It’s unlikely to make a huge amount of difference, but it is nonetheless pleasing to note that the government has suffered a hiccup in its bid to purge the electoral roll of undesirables. When he announced the election timeline on Sunday morning, the Prime Minister declared as expected that the writs would be issued on Wednesday, allowing time for the state Governors to organise writs for the Senate election.
This meant the roll would close to new enrolments at 8pm that evening, with the deadline for amendments to existing enrolments set for three working days later; which as far as anyone knew at the time meant 8pm on Monday. However, nobody had reckoned on Friday’s annual show day public holiday on Flinders Island in the Bass Strait. Since the 900 inhabitants of Flinders Island are as entitled as anyone to three working days in which to update their enrolment, the deadline has instead been set for Tuesday evening, contrary to the Prime Minister’s initial announcement. The Australian Electoral Commission has apologised for providing him with incorrect information.
Until now, voters have been given a full week after the issue of the writs to either enrol or update. During the first week of the 2004 campaign, around 78,000 new enrolments and 345,000 updates were processed. Simon Jackman and Peter Brent of the ANU’s Democratic Audit estimate that the latter figure included at least 40,000 who got back on the roll after being taken off (for example, because they moved house.) Opponents of the government were unquestionably over-represented in all groups, new enrolees being overwhelmingly young and updaters containing a large proportion of renters on low incomes. Empowered with its Senate majority, the government sought to make life as difficult as possible for these voters by introducing the tight new deadlines now taking effect, ostensibly as a measure against enrolment fraud.

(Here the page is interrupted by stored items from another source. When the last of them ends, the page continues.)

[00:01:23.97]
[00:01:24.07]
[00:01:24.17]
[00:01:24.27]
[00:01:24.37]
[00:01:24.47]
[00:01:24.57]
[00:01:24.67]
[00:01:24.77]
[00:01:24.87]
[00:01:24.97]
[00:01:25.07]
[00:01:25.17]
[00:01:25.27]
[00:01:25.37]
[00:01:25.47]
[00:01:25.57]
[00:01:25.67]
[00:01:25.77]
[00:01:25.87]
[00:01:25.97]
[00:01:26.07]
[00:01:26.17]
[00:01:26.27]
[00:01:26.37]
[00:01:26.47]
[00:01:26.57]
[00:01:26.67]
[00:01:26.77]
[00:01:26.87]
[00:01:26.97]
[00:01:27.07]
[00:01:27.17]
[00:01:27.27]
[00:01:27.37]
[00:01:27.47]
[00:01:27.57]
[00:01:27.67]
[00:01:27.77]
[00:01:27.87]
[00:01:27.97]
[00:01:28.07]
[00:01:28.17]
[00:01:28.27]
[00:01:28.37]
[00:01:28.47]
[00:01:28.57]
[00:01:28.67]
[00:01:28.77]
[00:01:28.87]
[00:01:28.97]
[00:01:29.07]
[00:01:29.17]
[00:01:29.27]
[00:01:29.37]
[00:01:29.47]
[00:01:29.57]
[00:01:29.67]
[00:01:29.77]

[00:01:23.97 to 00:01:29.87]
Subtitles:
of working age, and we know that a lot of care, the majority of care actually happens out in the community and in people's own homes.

The chart below gives some indication of the likely effect of the new measures on total enrolment, with the pre-election uptick set to be a lot less pronounced this time (figures obtained from the AEC).

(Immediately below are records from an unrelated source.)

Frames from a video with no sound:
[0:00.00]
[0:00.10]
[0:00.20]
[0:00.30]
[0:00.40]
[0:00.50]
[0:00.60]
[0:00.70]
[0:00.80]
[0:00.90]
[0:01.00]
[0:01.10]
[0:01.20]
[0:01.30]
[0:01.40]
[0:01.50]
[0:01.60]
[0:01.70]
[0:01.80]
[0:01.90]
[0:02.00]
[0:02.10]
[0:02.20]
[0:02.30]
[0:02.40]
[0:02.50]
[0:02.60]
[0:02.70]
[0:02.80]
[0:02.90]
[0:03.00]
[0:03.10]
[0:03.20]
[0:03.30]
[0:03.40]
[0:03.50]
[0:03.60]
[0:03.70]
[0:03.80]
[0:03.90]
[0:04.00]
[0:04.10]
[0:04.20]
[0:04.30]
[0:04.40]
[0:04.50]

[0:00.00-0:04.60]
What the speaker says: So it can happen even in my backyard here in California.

The 2004 line shows a sharp downturn in the month before the election announcement as the AEC conducted its pre-election cleanout of the roll. As Antony Green explained in an article for Crikey, this procedure has since been replaced by “a more regular process of cleansing the roll”; to make it more accurate when state elections are held, hence the lack of a comparable downturn going into the current election. Even so, the number of enrolled voters declined fractionally in the month to the end of September, despite the AEC’s extensive advertising campaign.